Türkiye, OECD ülkeleri arasında öğretmene hem en düşük ücreti veren hem de mesleki kıdem bakımından en az ücret artışı sağlayan ülkelerin başında geliyor. Bugün itibariyle yeni başlayan bir öğretmenin 1 aylık ücreti (ek dersler dahil) 2 bin 50 TL (bir yıllık 13 bin 348 dolar), 15 yıllık kıdemli bir öğretmenin 1 aylık ücreti ise (ek ders dahil) 2 bin 188 TL (bir yıllık 14 bin 246 dolar).
Araştırmaya katılan öğretmenlerin yüzde 71,9’u memurlara toplu sözleşme imkanı sağlayan düzenlemeyi olumlu ve kesinlikle olumlu bulduğunu, yüzde 17,9’u kısmen olumlu bulduğunu, yüzde 10,2’si ise olumsuz ve kesinlikle olumsuz bulduğunu dile getiriyor.
“YENİ ANAYASA DAHA ÖZGÜRLÜKÇÜ OLMALI”
“Yeni Anayasadan beklentiniz nedir?” sorusuna öğretmenlerin yüzde 54,5’i “daha özgürlükçü bir anayasa olması”, yüzde 19,2’si “daha özgürlükçü, daha muhafazakar ve ayrıntılı olmayan bir anayasa olması”, yüzde 11,8’i “bir beklentim yok”, yüzde 6,4’ü “ayrıntılı olmayan daha kısa bir anayasa olması”, yüzde 5’i “daha muhafazakar bir anayasa olması”, yüzde 3,1’i ise “diğer” cevabını verdi.

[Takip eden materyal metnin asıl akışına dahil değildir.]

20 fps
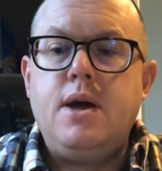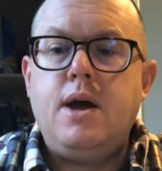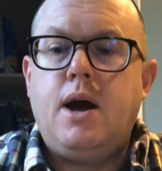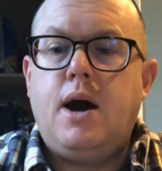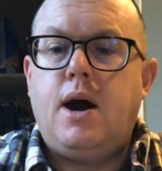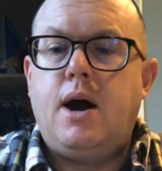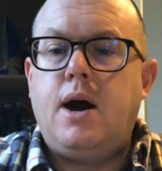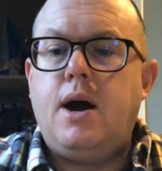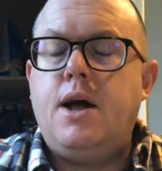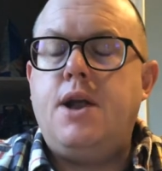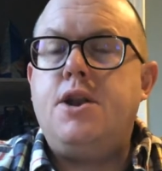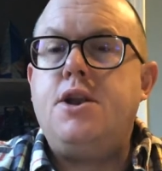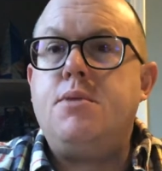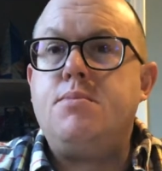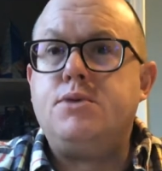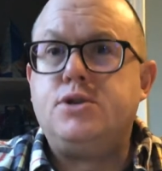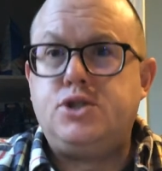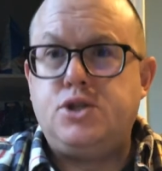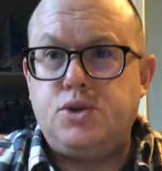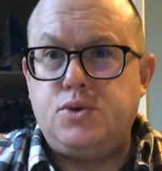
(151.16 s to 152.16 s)

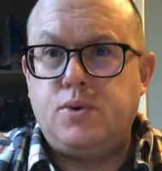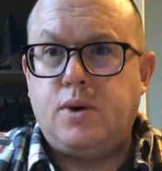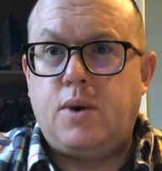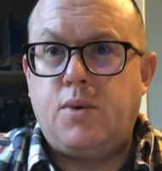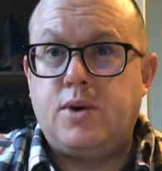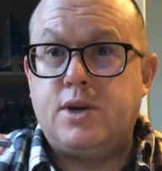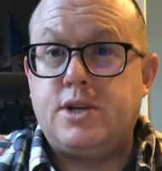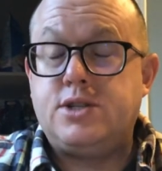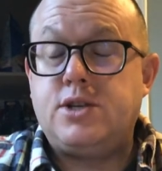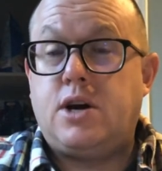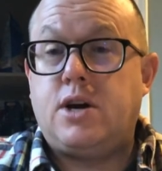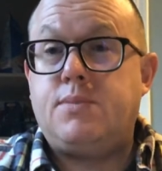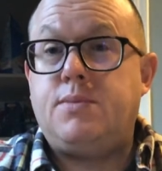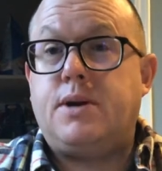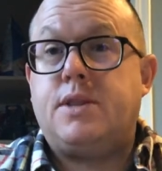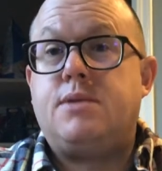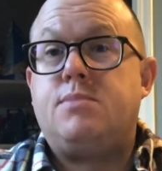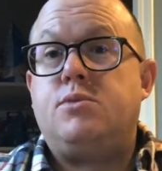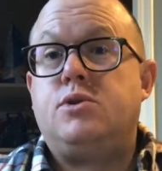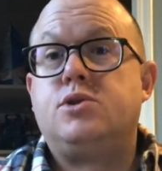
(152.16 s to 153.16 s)
Number two, I want to talk
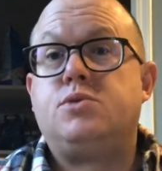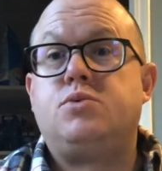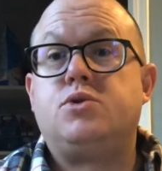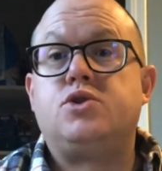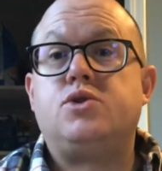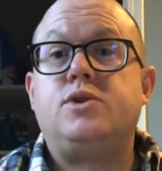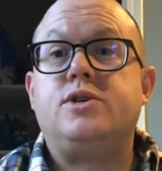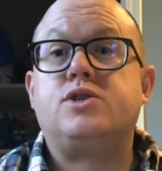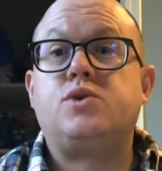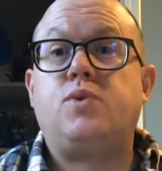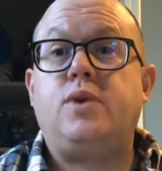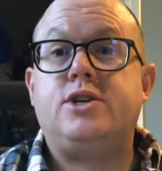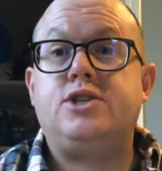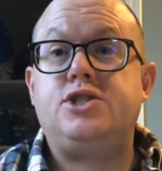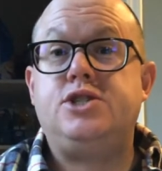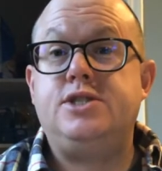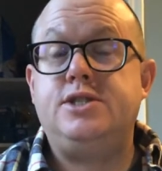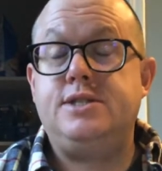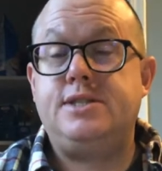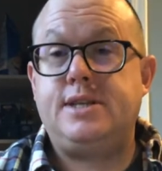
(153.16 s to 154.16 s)
about the multiple choice
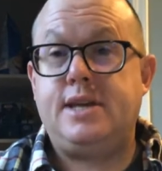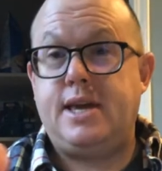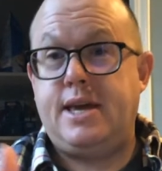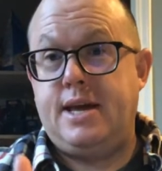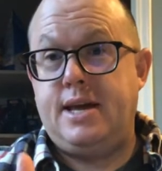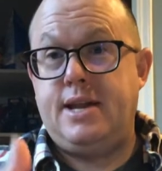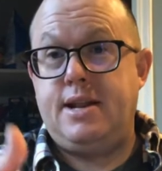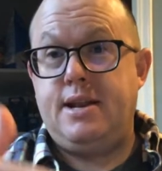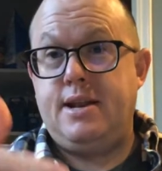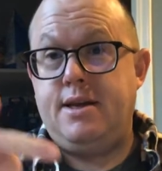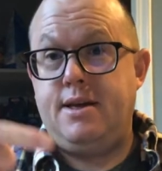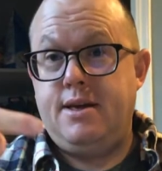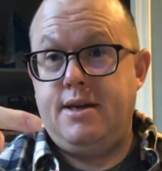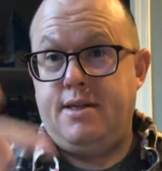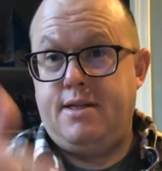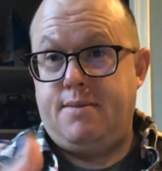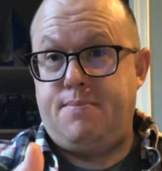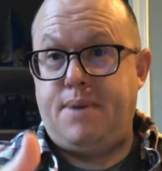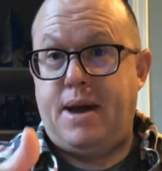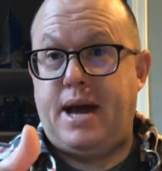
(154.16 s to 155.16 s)
questions in
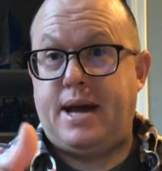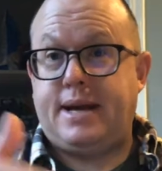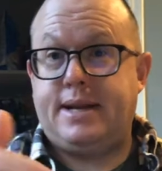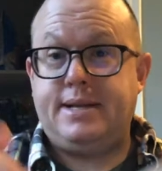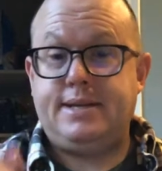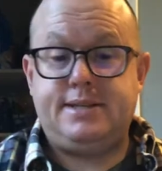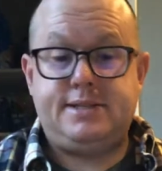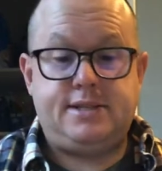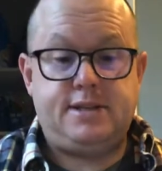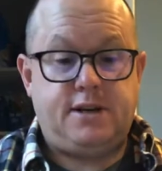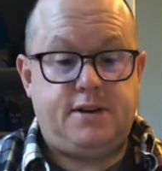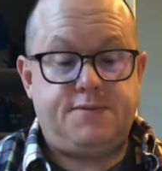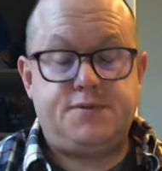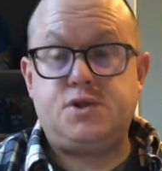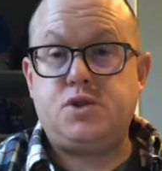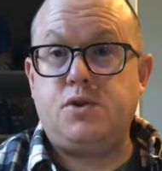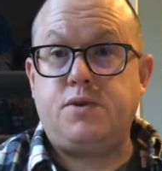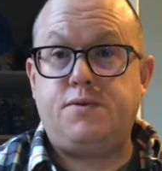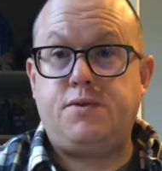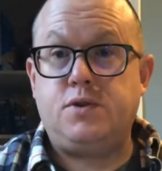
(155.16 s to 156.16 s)
the packet itself.
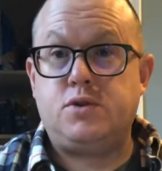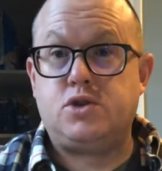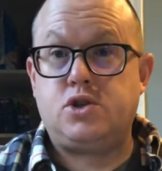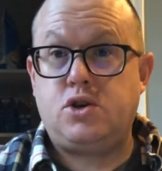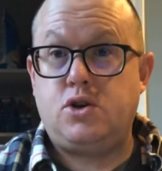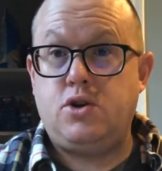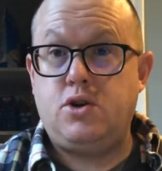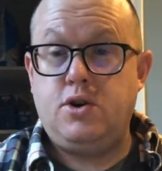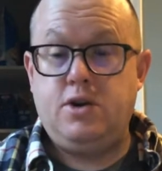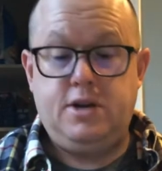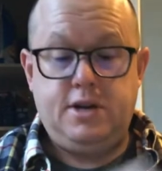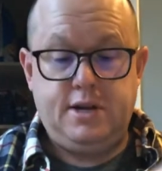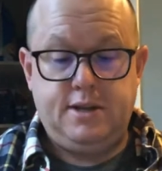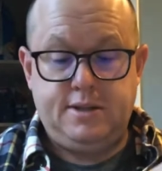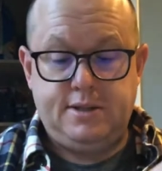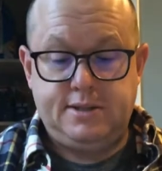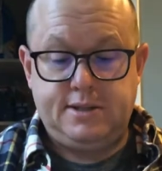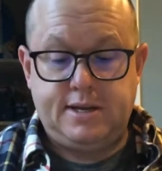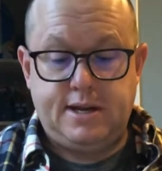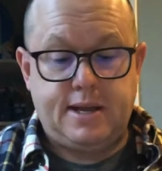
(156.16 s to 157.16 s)
So if you'll turn in
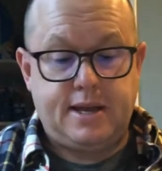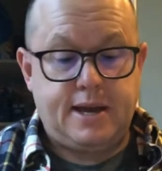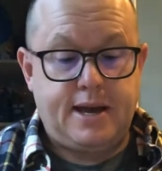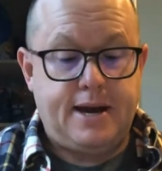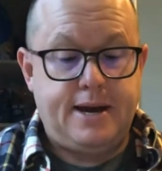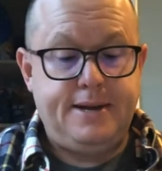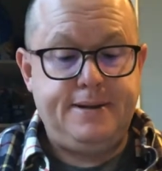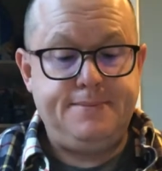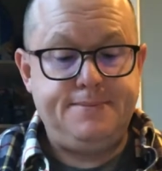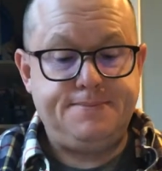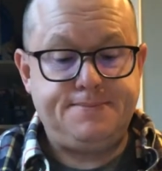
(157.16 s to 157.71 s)
the study guide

Öğretmenlerin yüzde 42,8’i yeni anayasa çalışmaları sürecinde sendikaların ve STK’ların daha ön planda olması gerektiğini, yüzde 18,2’si TBMM’nin, yüzde 13’ü üniversitelerin, yüzde 4,6’sı yargının, yüzde 4,1’i siyasi partilerin daha ön planda olması gerektiğini ifade etti. Diğer seçeneğini işaretleyip açıklamada bulunanların (yüzde 17,3) neredeyse tamamı tüm kesimlerin içinde olduğu ortak bir yapının olması gerektiğini belirtti. Depremle ilgili verilen eğitim, seminer veya kursun orta düzeyde olduğunu ifade eden öğretmenlerin oranı yüzde 44,7 iken, çok az verildiğini söyleyenlerin oranı yüzde 33. Yeterince aldığını dile getirenlerin oranı ise yüzde 22,3.
"ÖĞRETMENLER AİLELERİNE VE SOSYAL AKTİVİTELERE ZAMAN AYIRAMIYOR"
Öğretmen ve yöneticilerin yüzde 37,2’sinin ailesine yeterince zaman ayırdığı, yüzde 62,8’inin yeterince zaman ayıramadığı belirlendi. Öğretmenlerin yüzde 42’si ailesine bazen zaman ayırabildiğini, yüzde 11,5’i çok nadir zaman ayırabildiğini, yüzde 9,3’ü ise hiç zaman ayıramadığını ifade etti. Yöneticilerin yüzde 71,9’u, öğretmenlerin ise yüzde 61,2’si ailesine yeterince zaman ayıramadığını dile getirdi.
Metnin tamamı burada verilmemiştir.